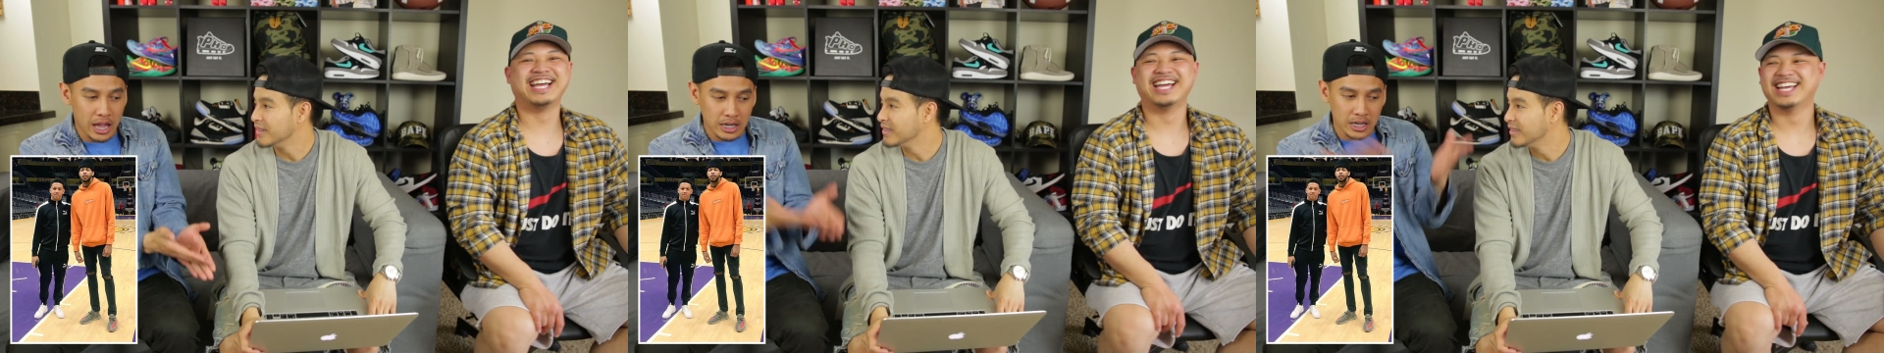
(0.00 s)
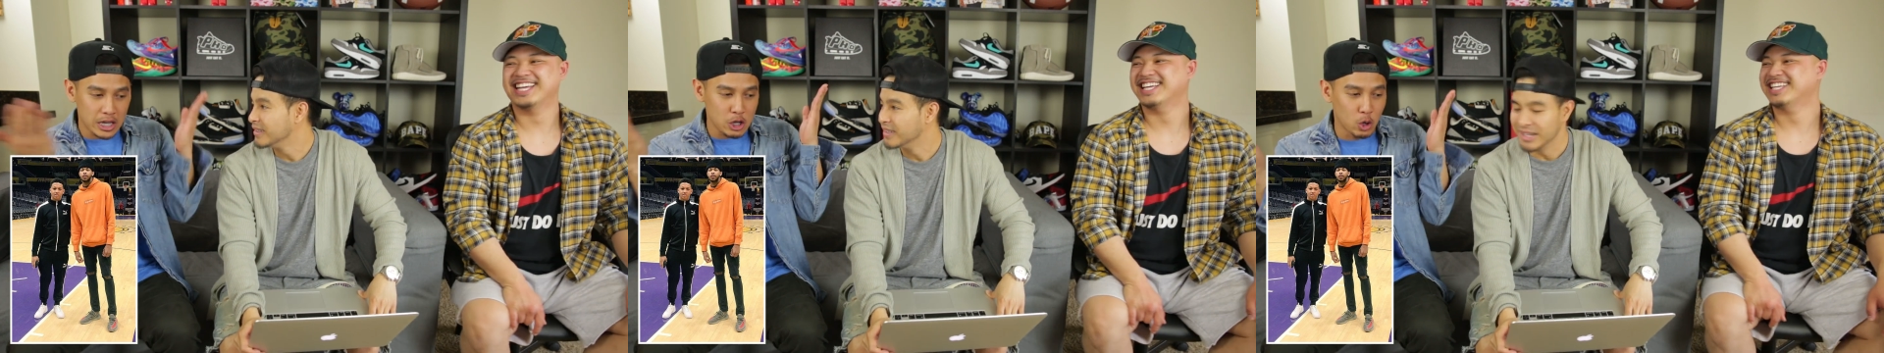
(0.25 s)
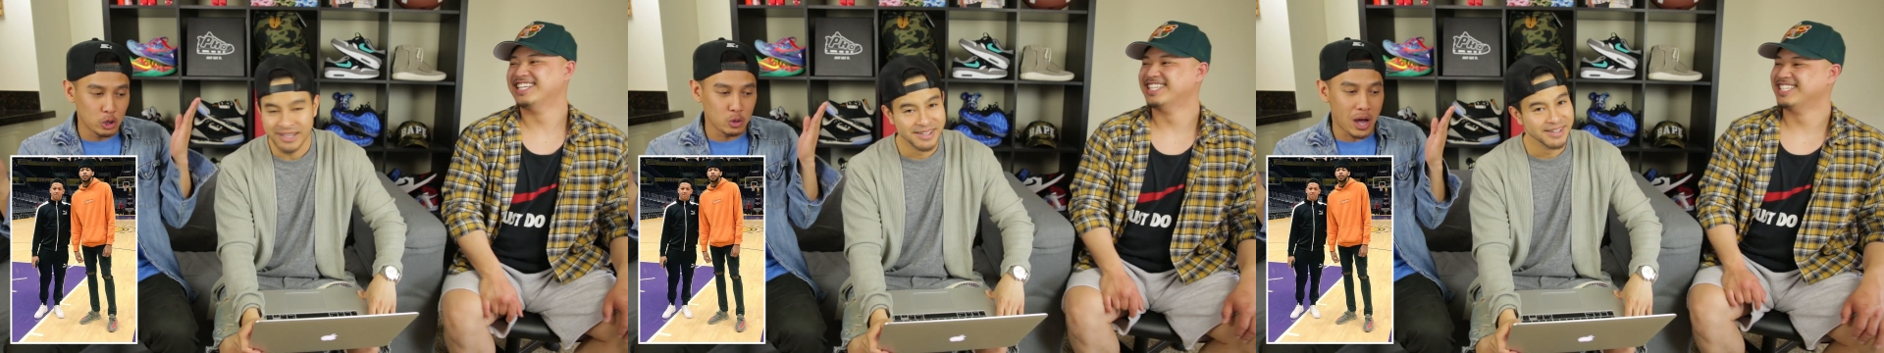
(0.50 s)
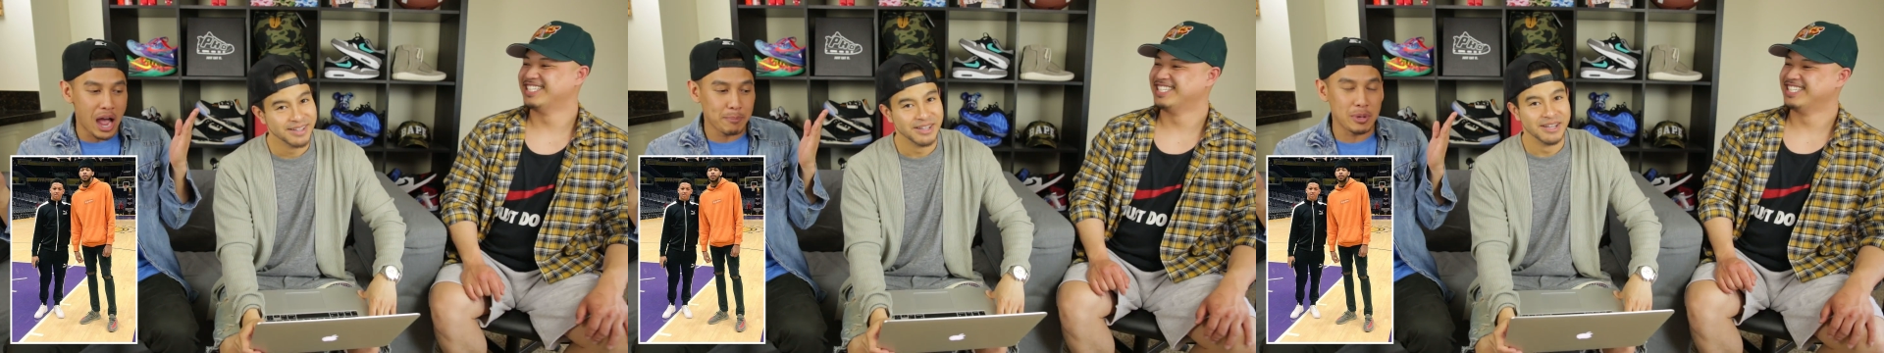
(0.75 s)
Speaker 1: and you go to a
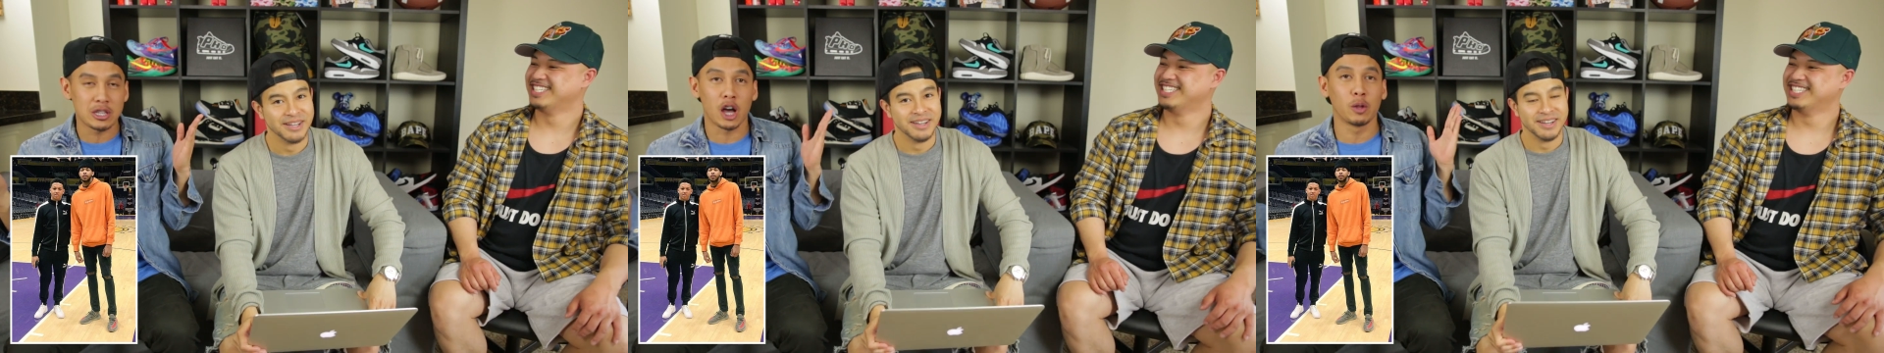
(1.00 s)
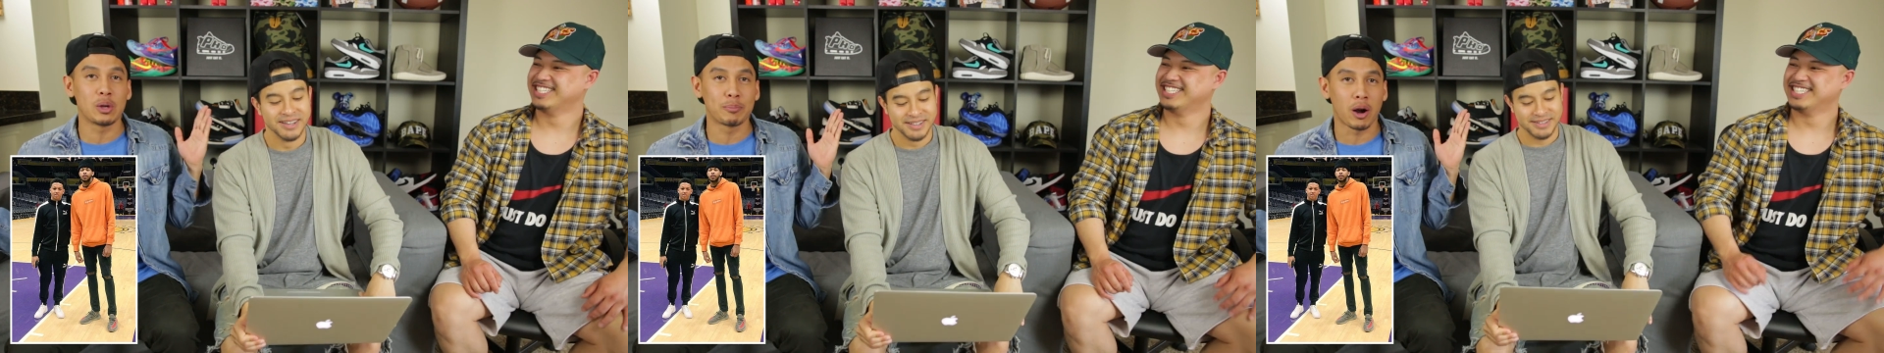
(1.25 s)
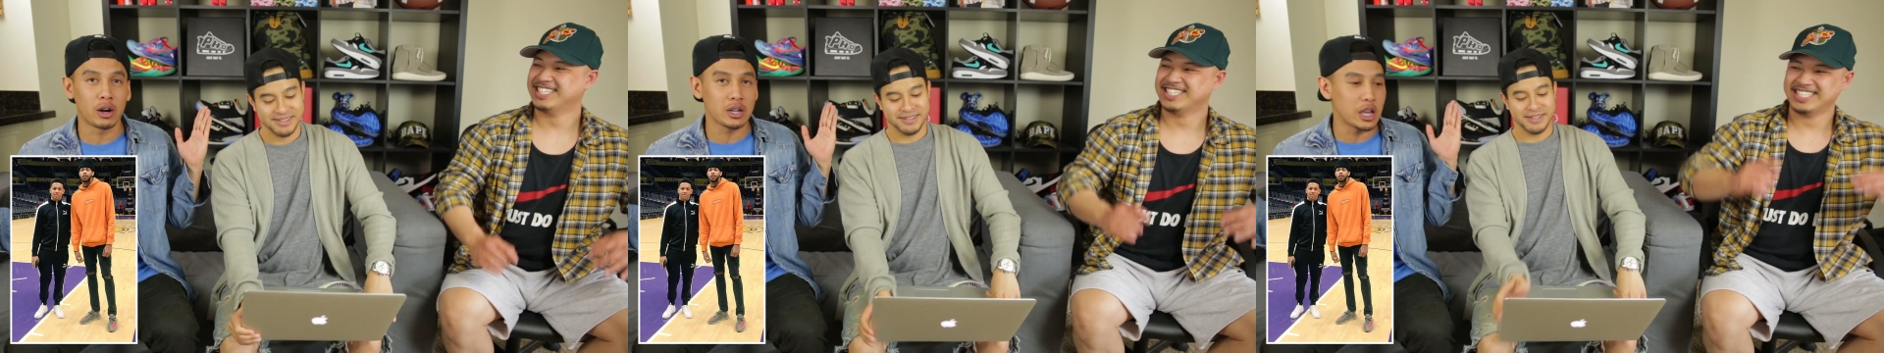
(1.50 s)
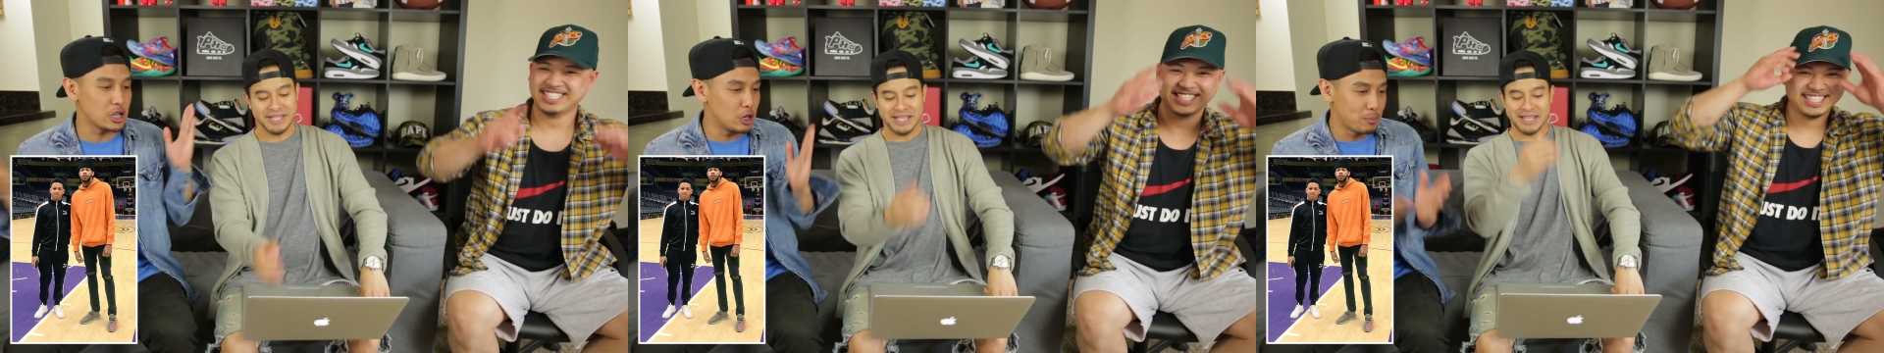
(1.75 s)
Hypebeast Halloween party
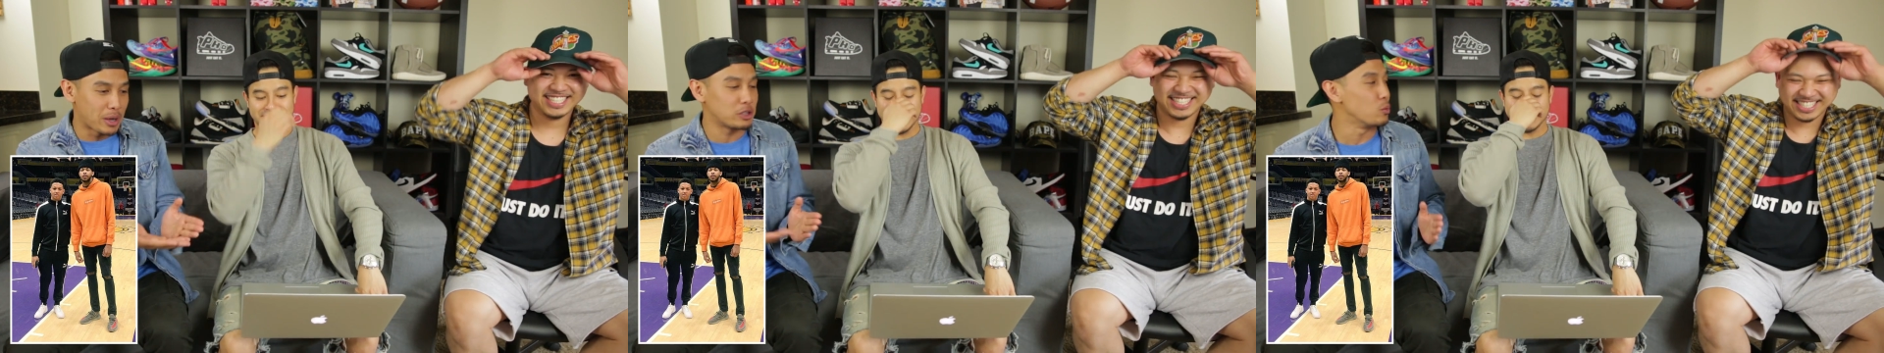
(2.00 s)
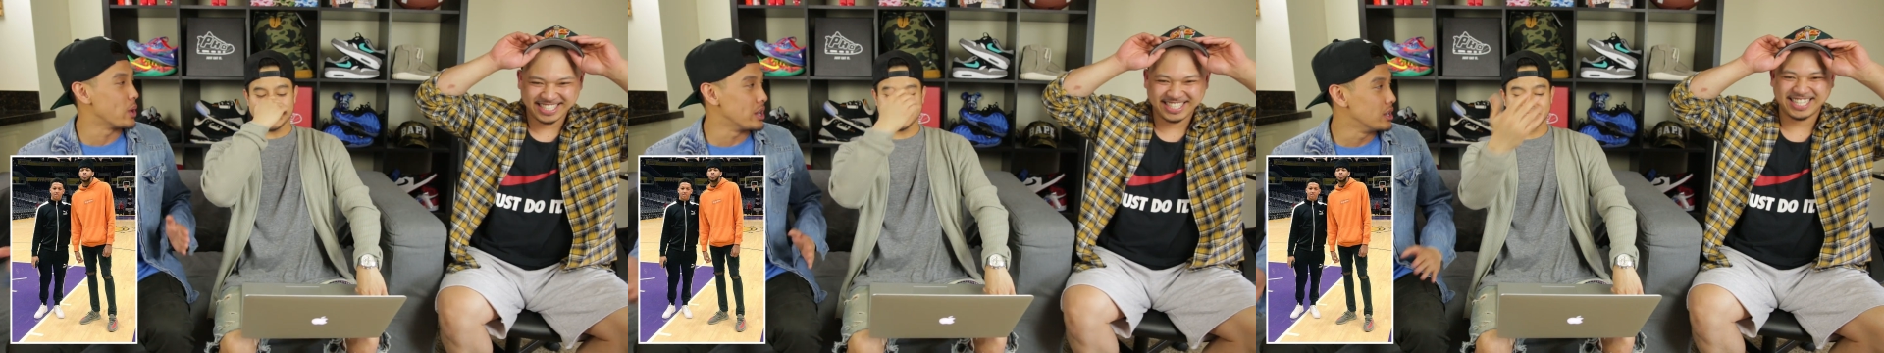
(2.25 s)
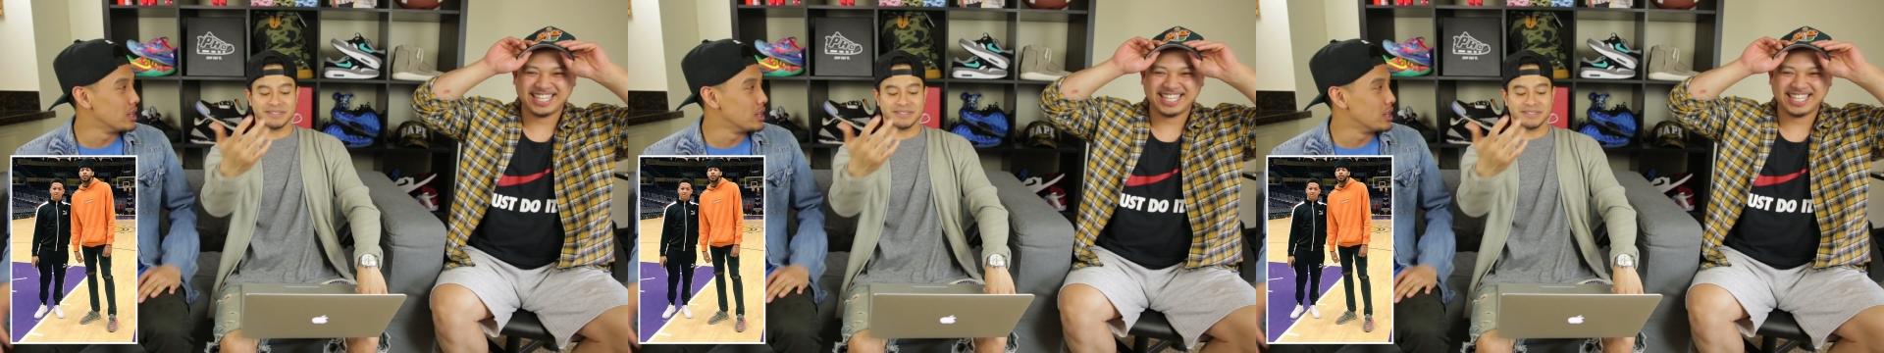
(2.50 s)
and you're about to win.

=======

:: What the task requires ::
Without the pictures, please output every record exactly.

:: Reply ::
(0.00 s)
(0.25 s)
(0.50 s)
(0.75 s)
Speaker 1: and you go to a
(1.00 s)
(1.25 s)
(1.50 s)
(1.75 s)
Hypebeast Halloween party
(2.00 s)
(2.25 s)
(2.50 s)
and you're about to win.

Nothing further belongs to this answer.